Bernstein’s contradictions in the film are limited to his physical desires, and the camera rarely probes him for deeper complications. Montealegre, similarly, is defined mostly by her proximity to Bernstein, and while Mulligan makes a meal out of it — she wears the character’s longing and insecurities in every expression and movement — there’s little sense of Montealegre’s perspective either, or of the internal forces that might be pulling her between Bernstein and, well… not Bernstein. In what has unfortunately become typical of Cooper’s directing, the picture is powerful but incomplete.
Compared to A Star Is Born, the pieces of Maestro all fit neatly together, but this comes at a cost. The way Cooper approaches the couple’s reconciliation is visually awe-inspiring — a fluid moment of dialogue-free, music-heavy cinematic bliss that builds to a rousing crescendo — but despite working as an individual scene, it feels largely un-earned in the story’s larger purview. Chunks of the movie feel missing, and not just because it omits several key aspects of the characters’ lives (like relegating Bernstein’s Jewish identity to a few passing lines, or entirely skipping Montealegre’s anti-war activism). Rather, what it seems to lack is the dramatic rigor that would make its most operatic and emotional moments feel truly cathartic.

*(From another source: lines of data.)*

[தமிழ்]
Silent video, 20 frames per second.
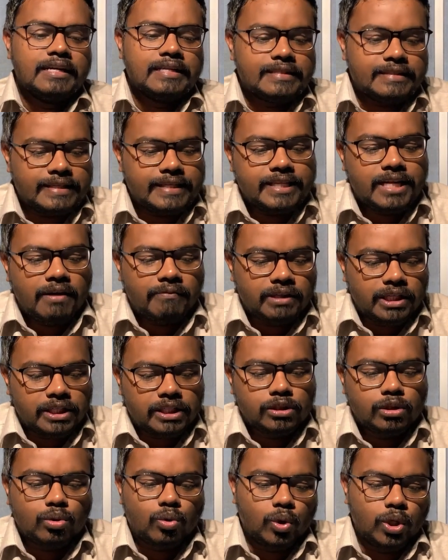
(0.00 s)
சீனாவில்
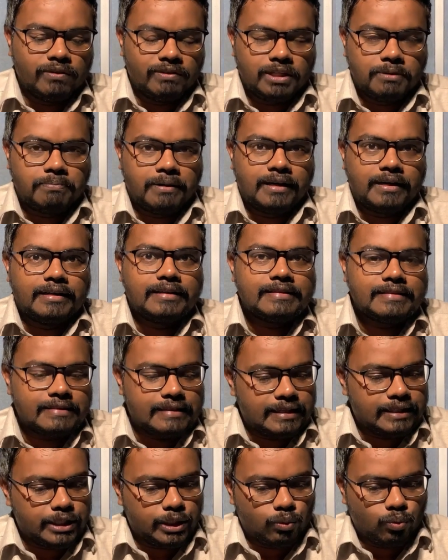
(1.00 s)
இருந்து கொண்டு வரப்பட்ட
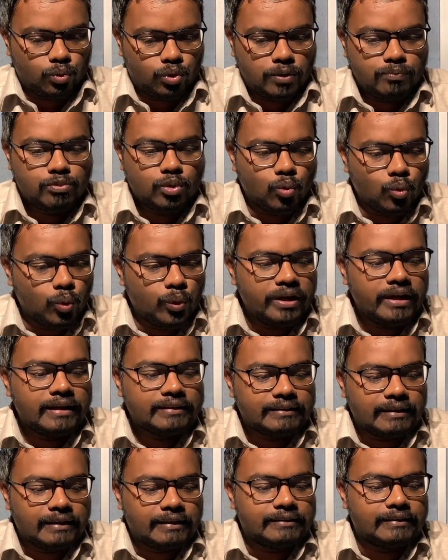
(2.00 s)
சேதன உரம் உரிய
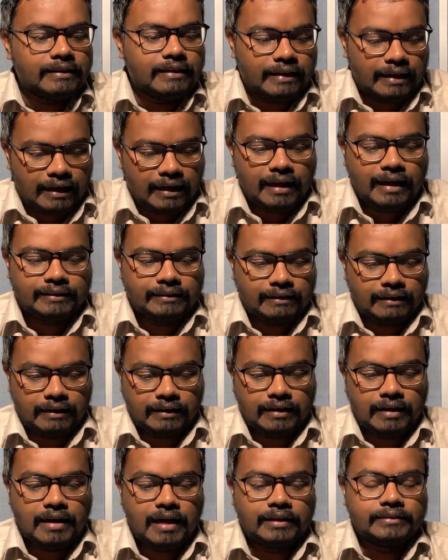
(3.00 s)
தரத்தில் இல்லாத
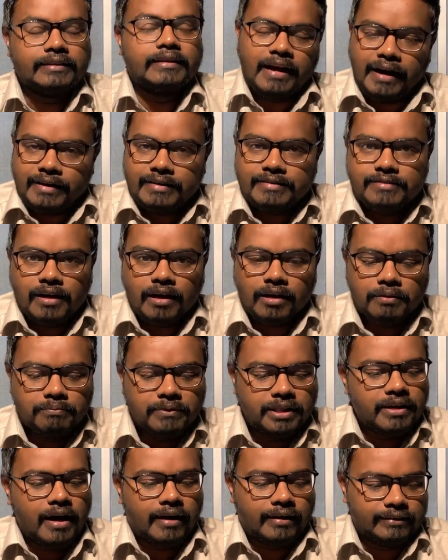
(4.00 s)
நிலையில் அதனை அரசாங்கம்
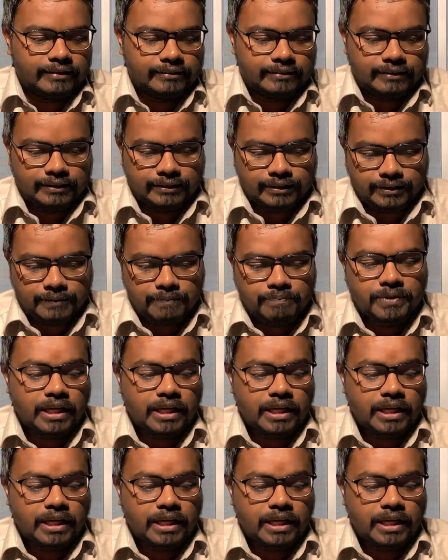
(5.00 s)
நிராகரித்திருந்தது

Despite the tragedies that befall them, too much comes too easily to the characters in Maestro — like the aforementioned reunion — because the most difficult and agonizing parts of their relationship, and of the actors’ dramatic processes, appear to have been left on the cutting room floor. That is, if they were ever conceived of in the first place.
Maestro is now streaming on Netflix.
UPDATE: Nov. 21, 2023, 11:50 a.m. EST Maestro was reviewed out of its world premiere at the Venice International Film Festival; this review has been republished for the film's debut on Netflix.